MarcoPolo is a novel clustering-independent approach to identifying DEGs in scRNA-seq data. MarcoPolo identifies informative DEGs without depending on prior clustering, and therefore is robust to uncertainties from clustering or cell type assignment. Since DEGs are identified independent of clustering, one can utilize them to detect subtypes of a cell population that are not detected by the standard clustering, or one can utilize them to augment HVG methods to improve clustering. An advantage of our method is that it automatically learns which cells are expressed and which are not by fitting the bimodal distribution. Additionally, our framework provides analysis results in the form of an HTML file so that researchers can conveniently visualize and interpret the results.

Datasets URL
Human liver cells (MacParland et al.) https://chanwkimlab.github.io/MarcoPolo/HumanLiver/
Human embryonic stem cells (The Koh et al.) https://chanwkimlab.github.io/MarcoPolo/hESC/
Peripheral blood mononuclear cells (Zheng et al.) https://chanwkimlab.github.io/MarcoPolo/Zhengmix8eq/

Preparing dataset

MarcoPolo works jointly with AnnData, a flexible and efficient data format for scRNA-seq data widely used in python community. This enables MarcoPolo to seamlessly work with other popular single cell software packages such as scanpy, or more broadly, other packages included in the scverse project, etc as they also work based on AnnData.

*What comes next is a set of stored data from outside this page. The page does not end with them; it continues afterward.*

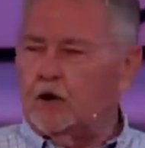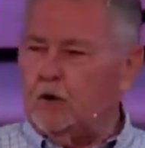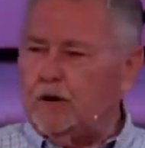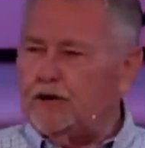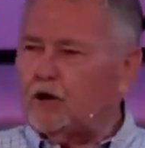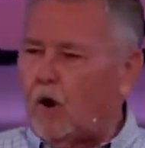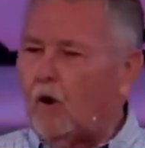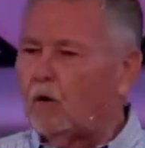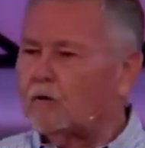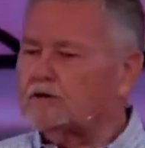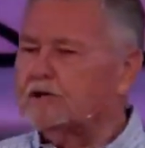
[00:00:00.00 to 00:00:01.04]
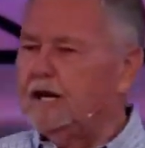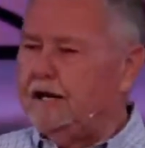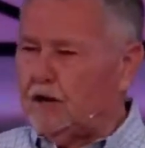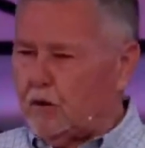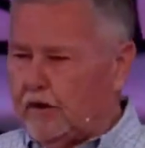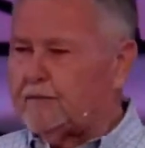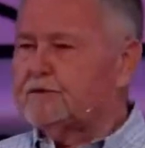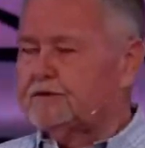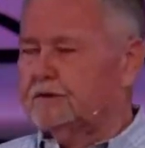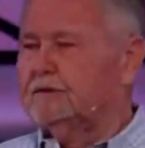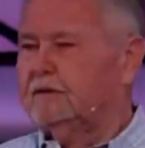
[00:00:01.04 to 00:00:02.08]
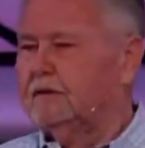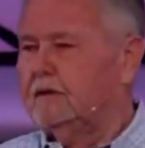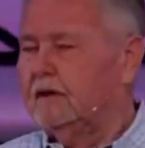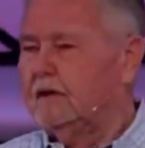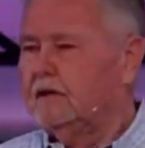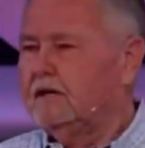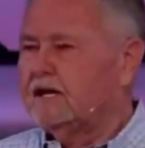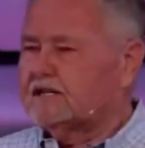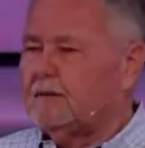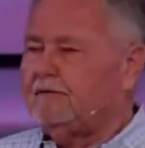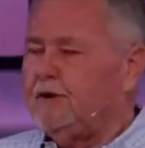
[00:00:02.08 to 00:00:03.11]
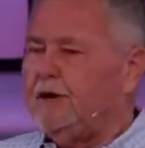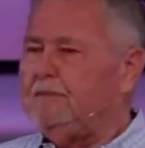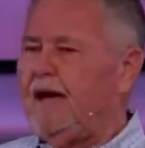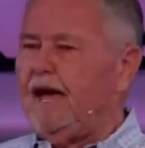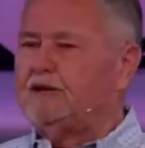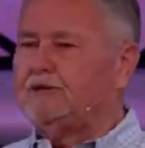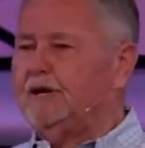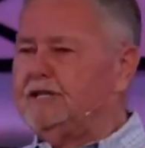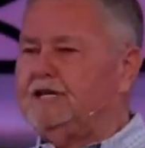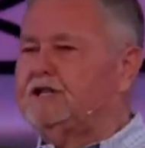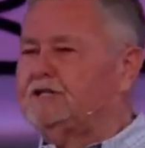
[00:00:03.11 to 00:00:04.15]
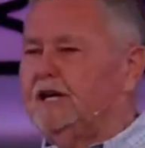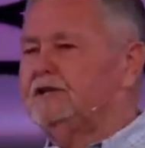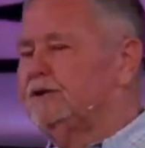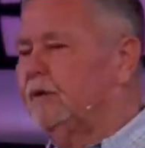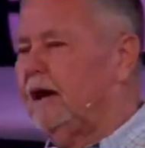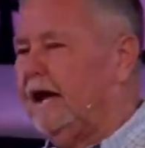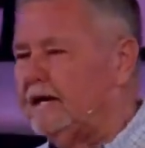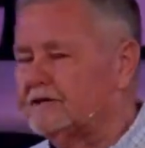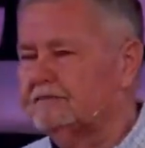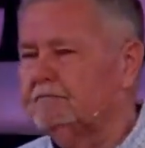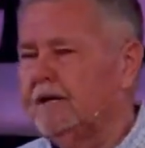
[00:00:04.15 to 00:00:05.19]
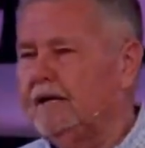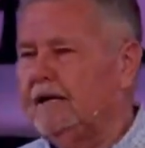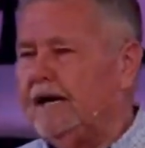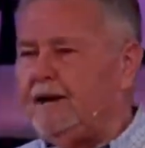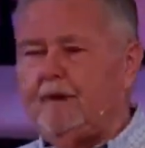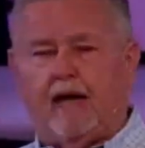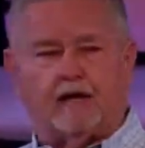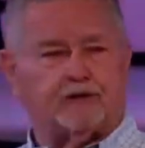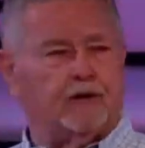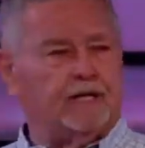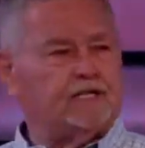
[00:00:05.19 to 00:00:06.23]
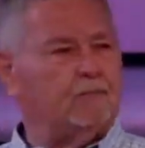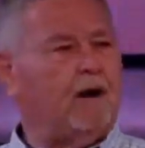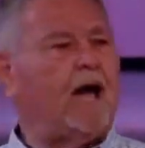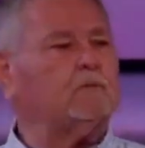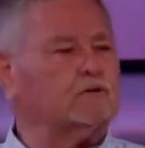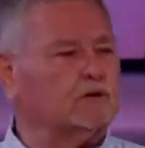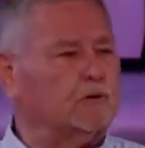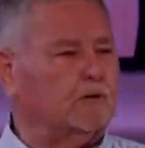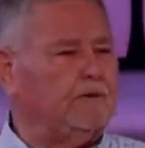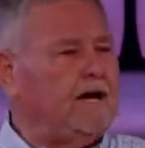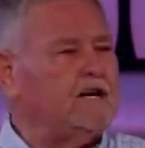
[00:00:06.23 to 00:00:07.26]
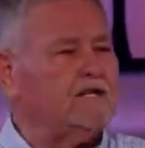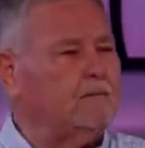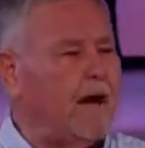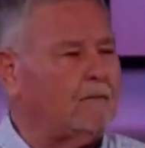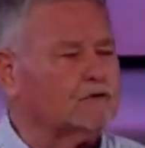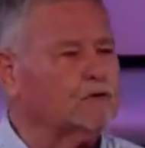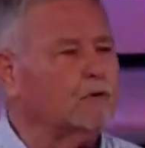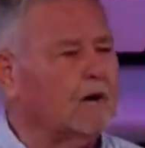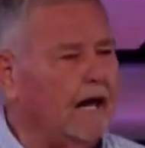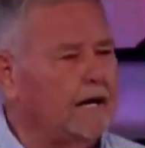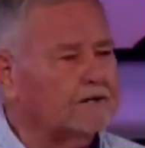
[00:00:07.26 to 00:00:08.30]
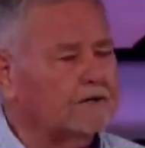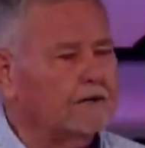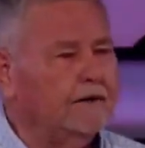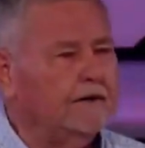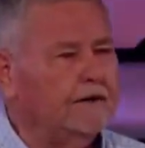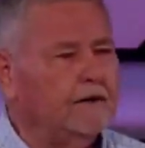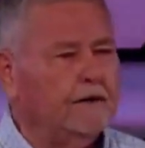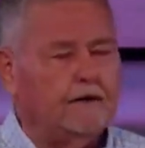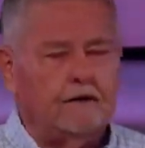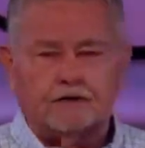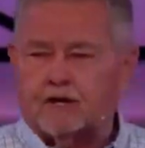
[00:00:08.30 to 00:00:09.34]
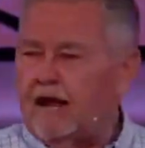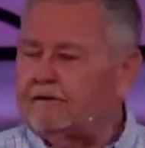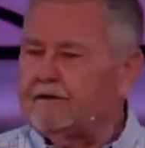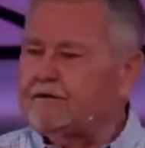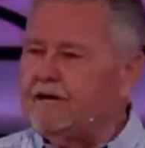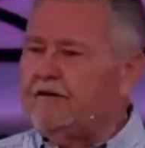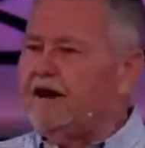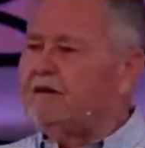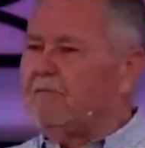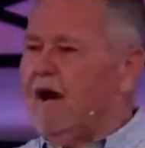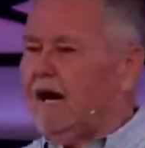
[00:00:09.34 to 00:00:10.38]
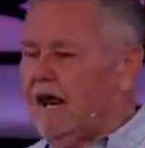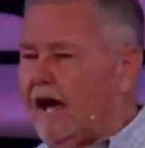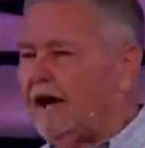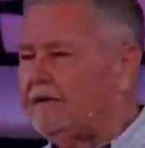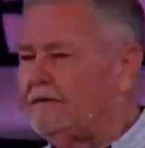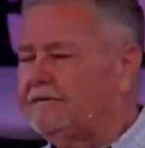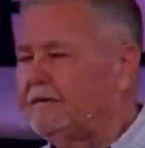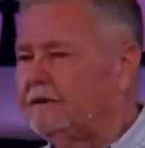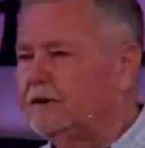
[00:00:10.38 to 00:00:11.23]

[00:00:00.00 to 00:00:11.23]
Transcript: Who He calls, He equips. Some of you, He may ask you to teach a Sunday school class. He may ask you to teach a Bible school, vacation Bible school class. Well, I've never done that in my life.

You should prepare your scRNA-seq data in AnnData object before running MarcoPolo. Please refer to the AnnData's Getting started page for more information about AnnData. If your data is in seurat object, you can very easily convert it to AnnData following the instructions here.

As MarcoPolo runs on raw count data, anndata should contain the raw count data in .X. The structure of Anndata is described here.

Running MarcoPolo with Google Colab

You can easily try MarcoPolo with Google Colab: Open In Colab

Google colab is a free cloud environment for running Python code. Colab allows you to execute MarcoPolo in your browser without any configurations and GPU resources.

Running MarcoPolo with your local machine

How to install MarcoPolo

We recommend using the following pipeline to install MarcoPolo.

  1. Anaconda

Please refer to https://docs.anaconda.com/anaconda/install/linux/ to install Anaconda. Then, please make a new conda environment and activate it.

conda create -n MarcoPolo python=3.8
conda activate MarcoPolo
  1. Pytorch

Please install PyTorch from https://pytorch.org/ (If you want to install CUDA-supported PyTorch, please install CUDA in advance)

  1. MarcoPolo

You can simply install MarcoPolo by using the pip command:

pip install marcopolo-pytorch

If MarcoPolo installed on your machine is outdated, you can get an updated version of MarcoPolo by using the pip command:

pip install marcopolo-pytorch --upgrade

How to run MarcoPolo

Please refer to this notebook for the usage of MarcoPolo.

Citation

If you use any part of this code or our data, please cite our paper.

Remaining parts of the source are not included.